The answer must consist solely of the lines from the line with "[0:01.50-0:02.50]" to the final line of the data below, reproduced exactly, pictures omitted.

RECORDS PROVIDED
:::::

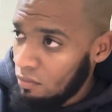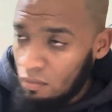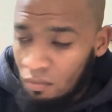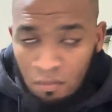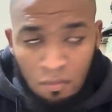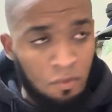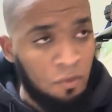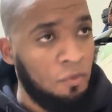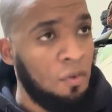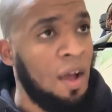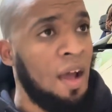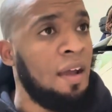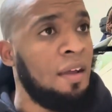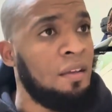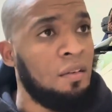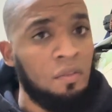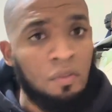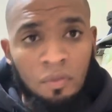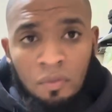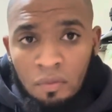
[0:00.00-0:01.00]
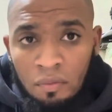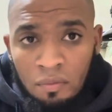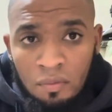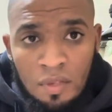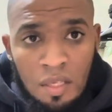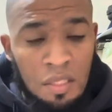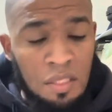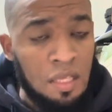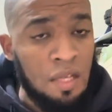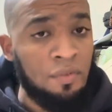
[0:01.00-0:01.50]
5,
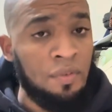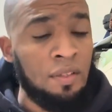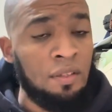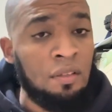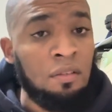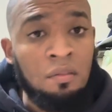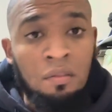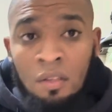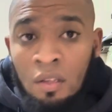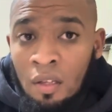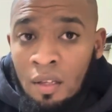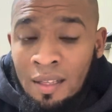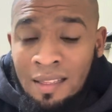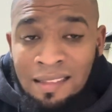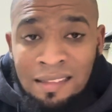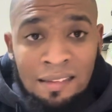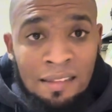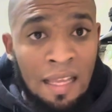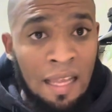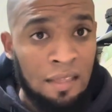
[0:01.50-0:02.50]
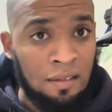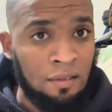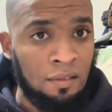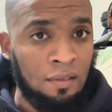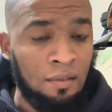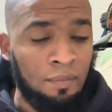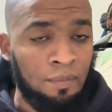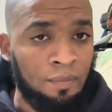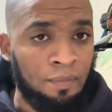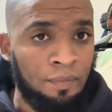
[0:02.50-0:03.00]
7,
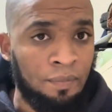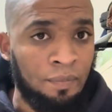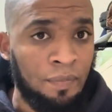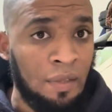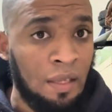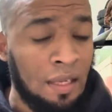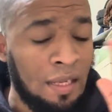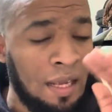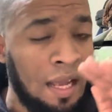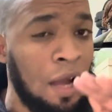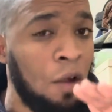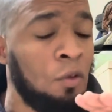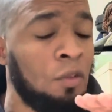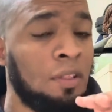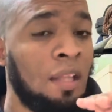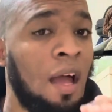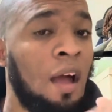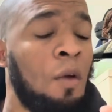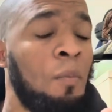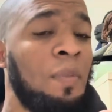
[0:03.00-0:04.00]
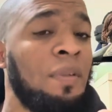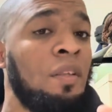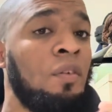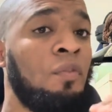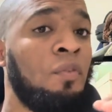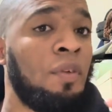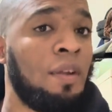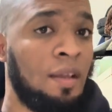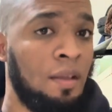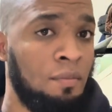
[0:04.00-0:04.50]
10. Count how many
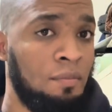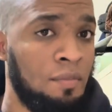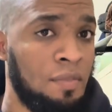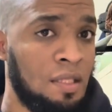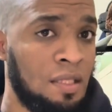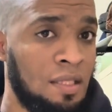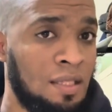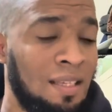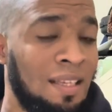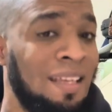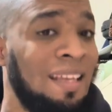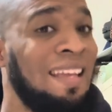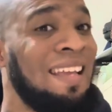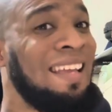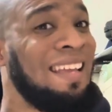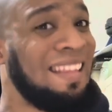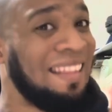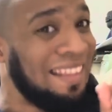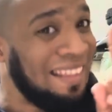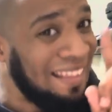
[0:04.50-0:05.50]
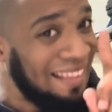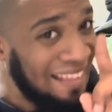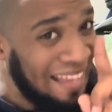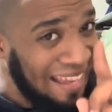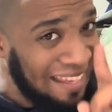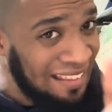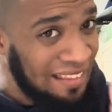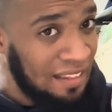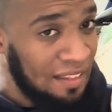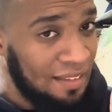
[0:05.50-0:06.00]
frames.
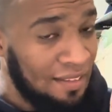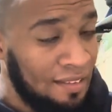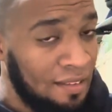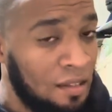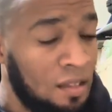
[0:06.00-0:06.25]
Then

:::::

TASK SOLUTION
[0:01.50-0:02.50]
[0:02.50-0:03.00]
7,
[0:03.00-0:04.00]
[0:04.00-0:04.50]
10. Count how many
[0:04.50-0:05.50]
[0:05.50-0:06.00]
frames.
[0:06.00-0:06.25]
Then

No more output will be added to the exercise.